Answer:
[tex]y=y_p+y_h = \frac{8}{3}x^3-8x^2+16x+ C_1 + C_2e^{-x}[/tex]
Step-by-step explanation:
Let's find a particular solution. We need a function of the form [tex]y= ax^3+bx^2+cx+d[/tex] such that
[tex]y'= 3ax^2+2bx+c[/tex] and
[tex]y''= 6ax+2b[/tex]
[tex]y'+y''= 3ax^2+2bx+c+6ax+2b = 3ax^2+x(2b+6a)+(c+2b) = 8x^2[/tex]
then, 3a= 8, 2b+6a =0 and c+2b = 0. With the first equation we obtain
a = 8/3 and replacing in the second equation 2b+6(8/3) = 2b + 16 = 0. Then, b = -8. Finally, c = -2(-8) = 16.
So, our particular solution is [tex]y_p= \frac{8}{3}x^3-8x^2+16x[/tex].
Now, let's find the solution [tex]y_p[/tex] of the homogeneus equation [tex]y''+y'=0[/tex] with the method of constants coefficients. Let [tex]y=e^{\lambda x}[/tex]
[tex]y'=\lambda e^{\lambda x}[/tex]
[tex]y''=\lambda^2e^{\lambda x}[/tex]
then [tex]\lambda e^{\lambda x}+\lambda^2 e^{\lambda x} = 0[/tex]
[tex]e^{\lambda x}(\lambda +\lambda^2)= 0[/tex]
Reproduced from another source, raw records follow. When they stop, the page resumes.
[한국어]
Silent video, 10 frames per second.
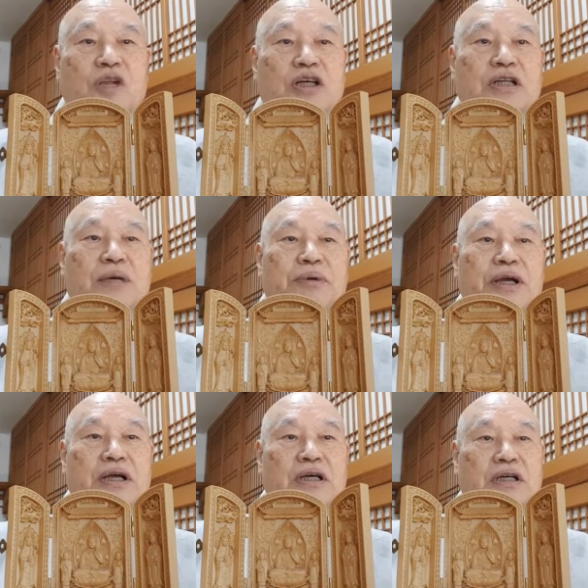그
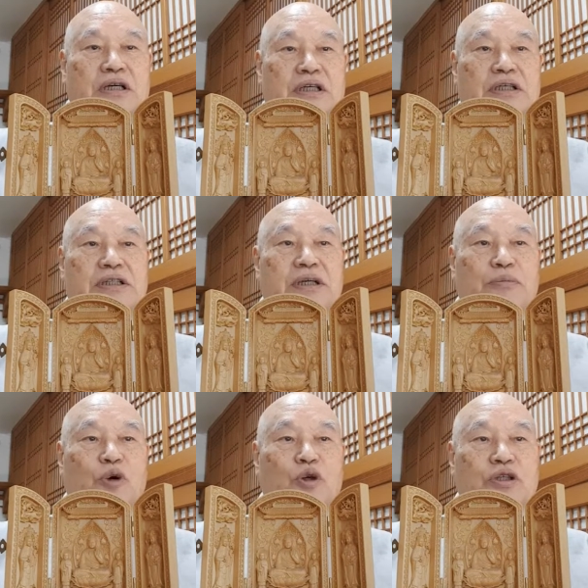다음에 일체
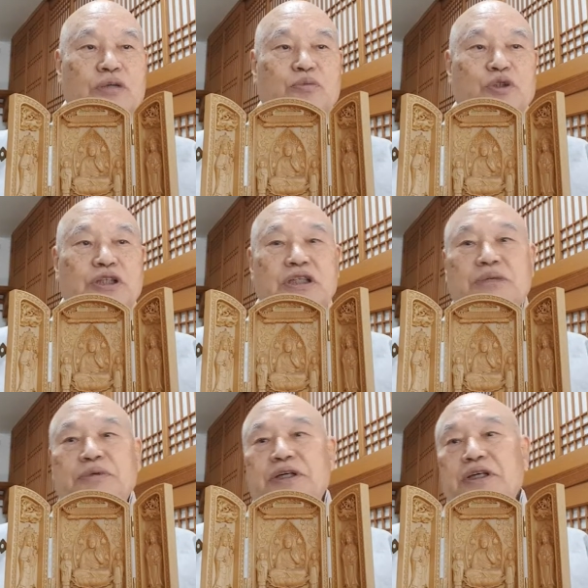모든
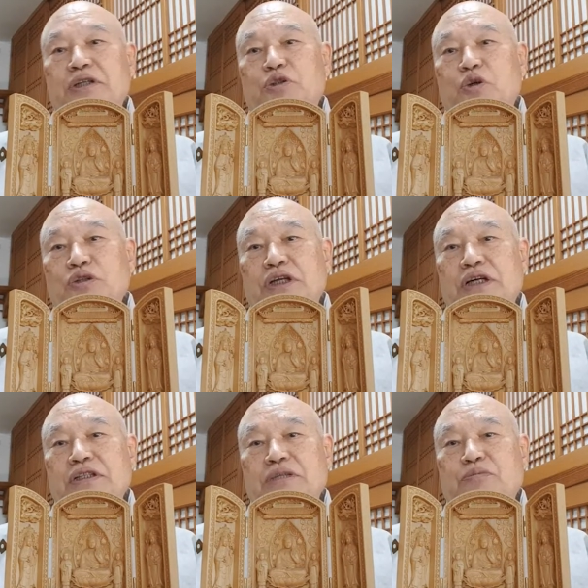부처님의
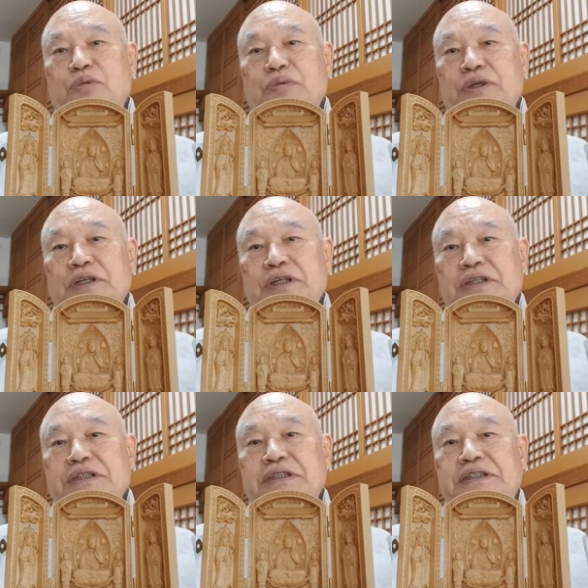종자
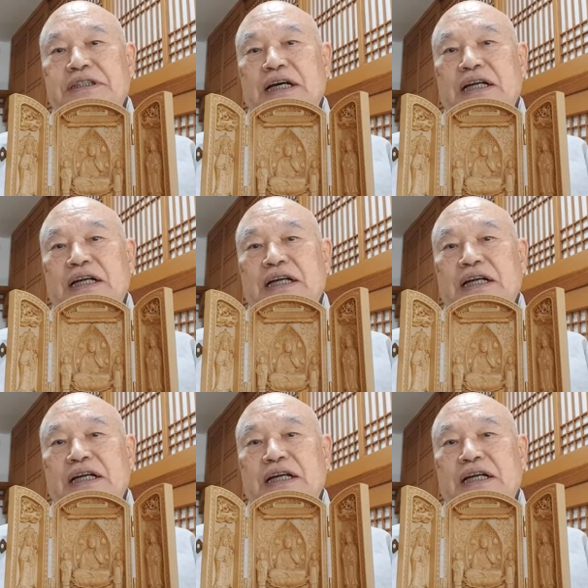성품을 끊지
[tex](\lambda +\lambda^2)= 0[/tex]
[tex]\lambda (1+\lambda)= 0[/tex]
[tex]\lambda =0[/tex] and [tex]\lambda)= -1[/tex].
So, [tex]y_h = C_1 + C_2e^{-x}[/tex] and the solution is
[tex]y=y_p+y_h =\frac{8}{3}x^3-8x^2+16x+ C_1 + C_2e^{-x}[/tex].